I would like to include a line feed before the keyword 'data-base-url' only when it doesnt have one.
</html>
<et1>
<a data-linked-resource-type="userinfo" data-base-url="https://url.com/c">USERNAME 1</a>
<td class="conTd">
INFO 1
</td>
</et1>
<et2>
<a data-linked-resource-type="userinfo"
data-base-url="https://url.com/c1">USERNAME 2</a>
<td class="conTd">
INFO 2
</td>
</et2>
<et3>
<a data-linked-resource-type="userinfo"
data-base-url=
"https://url.com/c2">USERNAME 3</a>
<td class="conTd">
INFO 3
</td>
</et3>
</html>
/* data program */
data inp;
infile "c:/tmp/output.txt";
input @'data-base-url=' user_info $30000.

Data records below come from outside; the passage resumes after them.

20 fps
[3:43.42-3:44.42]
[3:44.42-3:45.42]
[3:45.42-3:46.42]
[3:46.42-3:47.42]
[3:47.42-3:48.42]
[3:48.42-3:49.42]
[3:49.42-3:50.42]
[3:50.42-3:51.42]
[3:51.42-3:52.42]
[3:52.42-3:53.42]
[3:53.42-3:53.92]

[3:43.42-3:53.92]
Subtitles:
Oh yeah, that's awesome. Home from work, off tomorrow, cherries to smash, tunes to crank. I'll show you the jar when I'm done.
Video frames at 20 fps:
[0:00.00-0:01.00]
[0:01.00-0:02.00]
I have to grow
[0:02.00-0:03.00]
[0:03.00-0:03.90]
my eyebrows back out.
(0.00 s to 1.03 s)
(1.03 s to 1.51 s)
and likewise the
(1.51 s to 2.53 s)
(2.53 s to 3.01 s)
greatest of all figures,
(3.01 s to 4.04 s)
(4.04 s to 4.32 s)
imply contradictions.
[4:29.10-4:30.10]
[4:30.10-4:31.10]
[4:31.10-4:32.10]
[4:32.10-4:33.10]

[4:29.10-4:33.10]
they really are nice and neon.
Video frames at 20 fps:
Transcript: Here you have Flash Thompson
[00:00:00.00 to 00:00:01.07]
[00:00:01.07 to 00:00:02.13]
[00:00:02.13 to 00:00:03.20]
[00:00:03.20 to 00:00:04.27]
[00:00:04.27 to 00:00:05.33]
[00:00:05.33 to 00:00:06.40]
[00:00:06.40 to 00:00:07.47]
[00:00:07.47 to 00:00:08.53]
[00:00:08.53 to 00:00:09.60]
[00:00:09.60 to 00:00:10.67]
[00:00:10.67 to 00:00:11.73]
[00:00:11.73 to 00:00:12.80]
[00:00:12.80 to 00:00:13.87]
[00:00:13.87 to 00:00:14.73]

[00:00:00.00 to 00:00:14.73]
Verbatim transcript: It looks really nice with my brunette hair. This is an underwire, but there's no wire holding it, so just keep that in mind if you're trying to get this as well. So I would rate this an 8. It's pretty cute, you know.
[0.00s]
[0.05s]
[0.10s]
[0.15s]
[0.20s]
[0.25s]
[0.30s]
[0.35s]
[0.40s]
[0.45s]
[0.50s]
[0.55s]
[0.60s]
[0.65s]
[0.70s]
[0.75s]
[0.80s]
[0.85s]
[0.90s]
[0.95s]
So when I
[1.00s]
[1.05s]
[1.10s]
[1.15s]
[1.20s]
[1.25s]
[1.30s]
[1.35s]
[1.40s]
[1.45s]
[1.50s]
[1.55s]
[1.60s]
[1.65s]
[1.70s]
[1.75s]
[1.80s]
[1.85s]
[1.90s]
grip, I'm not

@'<td class="conTd">' details $30000.;
run;
/* data program ends */
et3 tag is the required pattern. If you run the above program for the input file, you will get only the et3 tag gets converted properly to the user_info and details columns but I would like to include the line feed in the first two tags to get the desired output. Thanks in advance.
Regards, AKS
Here is my solution which is based on your output dataset inp
rather than your question per se as with this solution there is no need to modify your input file.
Basically you read every line of your input file as a single SAS row and manipulate data from there. Modify record length at your convinience.
data inp;
infile "/sascr/user/me/output.txt" truncover lrecl=200;
input string $200. ;
lstr = lag(string);
if lstr='<td class="conTd">' then details = string;
if string='<td class="conTd">' then _info = lstr;
user_info = scan(lag(_info),-1,'=');
if length(strip(details))>1 then output;
keep details user_info;
run;
Hope this help.